— Task to complete —
Please restate verbatim the lines that open the listing below, ending with the line in which "Word for word: And" occurs.
• • •
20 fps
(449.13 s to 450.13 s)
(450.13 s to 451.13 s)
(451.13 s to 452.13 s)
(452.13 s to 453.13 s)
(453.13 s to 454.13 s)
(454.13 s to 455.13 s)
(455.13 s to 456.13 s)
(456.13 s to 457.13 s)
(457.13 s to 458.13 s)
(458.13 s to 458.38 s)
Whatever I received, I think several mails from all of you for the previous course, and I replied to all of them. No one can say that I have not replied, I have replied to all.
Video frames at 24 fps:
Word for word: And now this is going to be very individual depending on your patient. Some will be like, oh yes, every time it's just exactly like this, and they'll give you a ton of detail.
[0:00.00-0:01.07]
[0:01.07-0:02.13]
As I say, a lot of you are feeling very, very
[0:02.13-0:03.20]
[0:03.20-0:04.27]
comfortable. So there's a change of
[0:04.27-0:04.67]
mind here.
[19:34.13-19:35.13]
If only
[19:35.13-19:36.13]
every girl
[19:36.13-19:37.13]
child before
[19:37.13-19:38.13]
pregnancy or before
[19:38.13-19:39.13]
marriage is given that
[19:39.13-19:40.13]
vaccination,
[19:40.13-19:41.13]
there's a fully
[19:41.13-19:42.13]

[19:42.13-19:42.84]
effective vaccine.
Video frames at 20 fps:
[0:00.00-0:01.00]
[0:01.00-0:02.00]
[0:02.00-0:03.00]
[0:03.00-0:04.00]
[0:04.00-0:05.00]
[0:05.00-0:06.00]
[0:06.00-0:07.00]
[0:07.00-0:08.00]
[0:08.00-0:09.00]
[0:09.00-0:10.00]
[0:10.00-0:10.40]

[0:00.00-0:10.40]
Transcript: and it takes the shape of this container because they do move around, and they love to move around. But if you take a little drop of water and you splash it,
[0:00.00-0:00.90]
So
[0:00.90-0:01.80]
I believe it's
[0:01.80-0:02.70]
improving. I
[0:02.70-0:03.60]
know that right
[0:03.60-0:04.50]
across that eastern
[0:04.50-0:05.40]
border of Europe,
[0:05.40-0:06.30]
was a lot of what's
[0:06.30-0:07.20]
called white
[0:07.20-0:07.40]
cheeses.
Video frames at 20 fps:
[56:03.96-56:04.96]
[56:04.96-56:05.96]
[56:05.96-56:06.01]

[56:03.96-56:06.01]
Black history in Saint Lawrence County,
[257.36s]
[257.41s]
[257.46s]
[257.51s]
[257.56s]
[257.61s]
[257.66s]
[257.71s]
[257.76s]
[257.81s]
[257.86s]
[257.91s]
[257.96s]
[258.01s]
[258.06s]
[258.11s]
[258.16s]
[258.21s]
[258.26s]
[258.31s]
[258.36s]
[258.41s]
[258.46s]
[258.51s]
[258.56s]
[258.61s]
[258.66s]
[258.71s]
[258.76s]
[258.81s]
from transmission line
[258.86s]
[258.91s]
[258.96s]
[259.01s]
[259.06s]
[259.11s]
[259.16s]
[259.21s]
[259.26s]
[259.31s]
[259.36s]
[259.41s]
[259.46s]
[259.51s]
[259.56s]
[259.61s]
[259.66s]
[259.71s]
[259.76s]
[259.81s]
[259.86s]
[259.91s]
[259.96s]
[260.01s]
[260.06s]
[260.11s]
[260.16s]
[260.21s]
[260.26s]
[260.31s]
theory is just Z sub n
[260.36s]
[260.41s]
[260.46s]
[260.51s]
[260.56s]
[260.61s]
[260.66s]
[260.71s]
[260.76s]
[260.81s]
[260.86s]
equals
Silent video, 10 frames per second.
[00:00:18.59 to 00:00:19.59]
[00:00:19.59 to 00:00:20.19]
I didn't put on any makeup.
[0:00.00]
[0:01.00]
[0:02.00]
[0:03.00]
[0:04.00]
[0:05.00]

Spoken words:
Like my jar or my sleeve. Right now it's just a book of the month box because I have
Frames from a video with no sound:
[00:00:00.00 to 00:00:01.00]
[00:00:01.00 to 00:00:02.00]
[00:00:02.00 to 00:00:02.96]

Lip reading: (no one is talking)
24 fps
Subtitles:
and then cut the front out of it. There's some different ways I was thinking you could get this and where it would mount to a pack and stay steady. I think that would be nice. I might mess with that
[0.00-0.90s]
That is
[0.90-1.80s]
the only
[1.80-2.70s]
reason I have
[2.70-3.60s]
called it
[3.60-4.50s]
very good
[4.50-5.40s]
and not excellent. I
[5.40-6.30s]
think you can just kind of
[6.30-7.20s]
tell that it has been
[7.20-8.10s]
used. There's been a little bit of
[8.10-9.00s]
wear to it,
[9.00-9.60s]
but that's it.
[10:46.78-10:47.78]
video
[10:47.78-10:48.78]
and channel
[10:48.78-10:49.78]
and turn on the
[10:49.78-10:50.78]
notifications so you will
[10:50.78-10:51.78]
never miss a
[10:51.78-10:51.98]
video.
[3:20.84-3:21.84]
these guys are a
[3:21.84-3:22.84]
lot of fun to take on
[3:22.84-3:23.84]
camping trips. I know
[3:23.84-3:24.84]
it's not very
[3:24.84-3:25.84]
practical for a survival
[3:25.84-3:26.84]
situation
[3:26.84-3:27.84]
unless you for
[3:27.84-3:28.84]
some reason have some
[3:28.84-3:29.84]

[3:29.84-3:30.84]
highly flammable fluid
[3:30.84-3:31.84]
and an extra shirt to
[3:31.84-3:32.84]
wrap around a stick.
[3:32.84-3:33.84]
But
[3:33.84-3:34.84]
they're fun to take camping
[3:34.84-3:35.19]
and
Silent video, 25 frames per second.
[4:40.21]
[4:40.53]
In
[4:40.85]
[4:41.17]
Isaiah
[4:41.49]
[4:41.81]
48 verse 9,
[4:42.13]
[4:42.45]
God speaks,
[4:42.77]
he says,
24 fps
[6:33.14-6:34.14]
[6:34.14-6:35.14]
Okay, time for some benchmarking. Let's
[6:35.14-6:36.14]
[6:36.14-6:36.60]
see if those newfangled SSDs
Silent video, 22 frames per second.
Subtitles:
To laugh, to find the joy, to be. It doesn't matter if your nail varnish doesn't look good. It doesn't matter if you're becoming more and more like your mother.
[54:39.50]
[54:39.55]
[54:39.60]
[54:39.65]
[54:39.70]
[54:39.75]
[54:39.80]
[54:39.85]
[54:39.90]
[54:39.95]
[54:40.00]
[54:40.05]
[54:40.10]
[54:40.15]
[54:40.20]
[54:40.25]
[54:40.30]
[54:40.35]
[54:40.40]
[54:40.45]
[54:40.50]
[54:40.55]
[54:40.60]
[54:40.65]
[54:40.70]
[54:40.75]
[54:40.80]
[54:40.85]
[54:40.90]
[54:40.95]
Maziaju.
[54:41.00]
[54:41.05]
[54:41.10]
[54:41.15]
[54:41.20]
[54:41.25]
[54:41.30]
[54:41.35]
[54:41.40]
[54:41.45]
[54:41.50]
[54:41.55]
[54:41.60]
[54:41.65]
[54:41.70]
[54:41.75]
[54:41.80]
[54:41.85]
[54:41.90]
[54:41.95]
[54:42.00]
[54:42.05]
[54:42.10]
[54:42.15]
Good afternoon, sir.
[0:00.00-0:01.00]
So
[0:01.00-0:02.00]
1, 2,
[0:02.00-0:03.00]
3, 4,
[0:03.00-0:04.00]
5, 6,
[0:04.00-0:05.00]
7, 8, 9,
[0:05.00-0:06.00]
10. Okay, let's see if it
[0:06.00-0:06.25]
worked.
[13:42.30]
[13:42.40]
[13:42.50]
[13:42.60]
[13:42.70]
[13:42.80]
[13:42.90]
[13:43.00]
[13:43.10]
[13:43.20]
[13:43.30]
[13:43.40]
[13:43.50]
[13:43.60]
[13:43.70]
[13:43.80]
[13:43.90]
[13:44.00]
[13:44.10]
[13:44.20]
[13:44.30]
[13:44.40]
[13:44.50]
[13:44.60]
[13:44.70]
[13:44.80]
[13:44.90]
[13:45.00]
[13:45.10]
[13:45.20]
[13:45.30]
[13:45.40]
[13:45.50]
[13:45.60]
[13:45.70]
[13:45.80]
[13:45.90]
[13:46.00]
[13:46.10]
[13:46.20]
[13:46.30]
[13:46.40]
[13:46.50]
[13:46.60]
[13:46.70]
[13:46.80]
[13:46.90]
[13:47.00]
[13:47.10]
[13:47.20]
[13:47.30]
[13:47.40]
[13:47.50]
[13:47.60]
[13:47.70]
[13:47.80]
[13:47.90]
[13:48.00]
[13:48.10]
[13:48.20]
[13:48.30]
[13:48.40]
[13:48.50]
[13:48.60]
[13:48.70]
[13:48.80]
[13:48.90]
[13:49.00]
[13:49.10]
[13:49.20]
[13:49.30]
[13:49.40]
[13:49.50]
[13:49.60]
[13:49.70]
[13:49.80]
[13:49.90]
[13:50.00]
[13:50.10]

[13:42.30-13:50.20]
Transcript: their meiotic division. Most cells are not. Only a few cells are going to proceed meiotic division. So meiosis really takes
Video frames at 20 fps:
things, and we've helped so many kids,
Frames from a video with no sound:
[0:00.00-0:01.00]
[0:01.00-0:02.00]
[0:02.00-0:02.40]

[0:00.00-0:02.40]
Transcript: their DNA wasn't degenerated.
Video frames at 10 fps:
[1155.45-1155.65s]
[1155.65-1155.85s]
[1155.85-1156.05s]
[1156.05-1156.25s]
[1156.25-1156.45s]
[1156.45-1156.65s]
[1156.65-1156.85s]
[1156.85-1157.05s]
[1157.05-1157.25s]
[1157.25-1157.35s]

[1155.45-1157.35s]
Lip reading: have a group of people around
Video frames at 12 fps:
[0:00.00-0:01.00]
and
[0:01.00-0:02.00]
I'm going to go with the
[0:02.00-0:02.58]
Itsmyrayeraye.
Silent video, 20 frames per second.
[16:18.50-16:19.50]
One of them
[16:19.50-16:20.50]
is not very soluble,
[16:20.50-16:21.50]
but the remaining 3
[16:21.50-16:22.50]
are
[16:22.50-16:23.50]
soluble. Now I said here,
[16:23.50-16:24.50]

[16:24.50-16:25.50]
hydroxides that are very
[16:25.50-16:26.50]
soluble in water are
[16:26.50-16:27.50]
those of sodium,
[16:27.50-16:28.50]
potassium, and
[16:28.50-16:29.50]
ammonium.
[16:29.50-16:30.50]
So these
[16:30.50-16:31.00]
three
• • •
— Answer section —
20 fps
(449.13 s to 450.13 s)
(450.13 s to 451.13 s)
(451.13 s to 452.13 s)
(452.13 s to 453.13 s)
(453.13 s to 454.13 s)
(454.13 s to 455.13 s)
(455.13 s to 456.13 s)
(456.13 s to 457.13 s)
(457.13 s to 458.13 s)
(458.13 s to 458.38 s)
Whatever I received, I think several mails from all of you for the previous course, and I replied to all of them. No one can say that I have not replied, I have replied to all.
Video frames at 24 fps:
Word for word: And now this is going to be very individual depending on your patient. Some will be like, oh yes, every time it's just exactly like this, and they'll give you a ton of detail.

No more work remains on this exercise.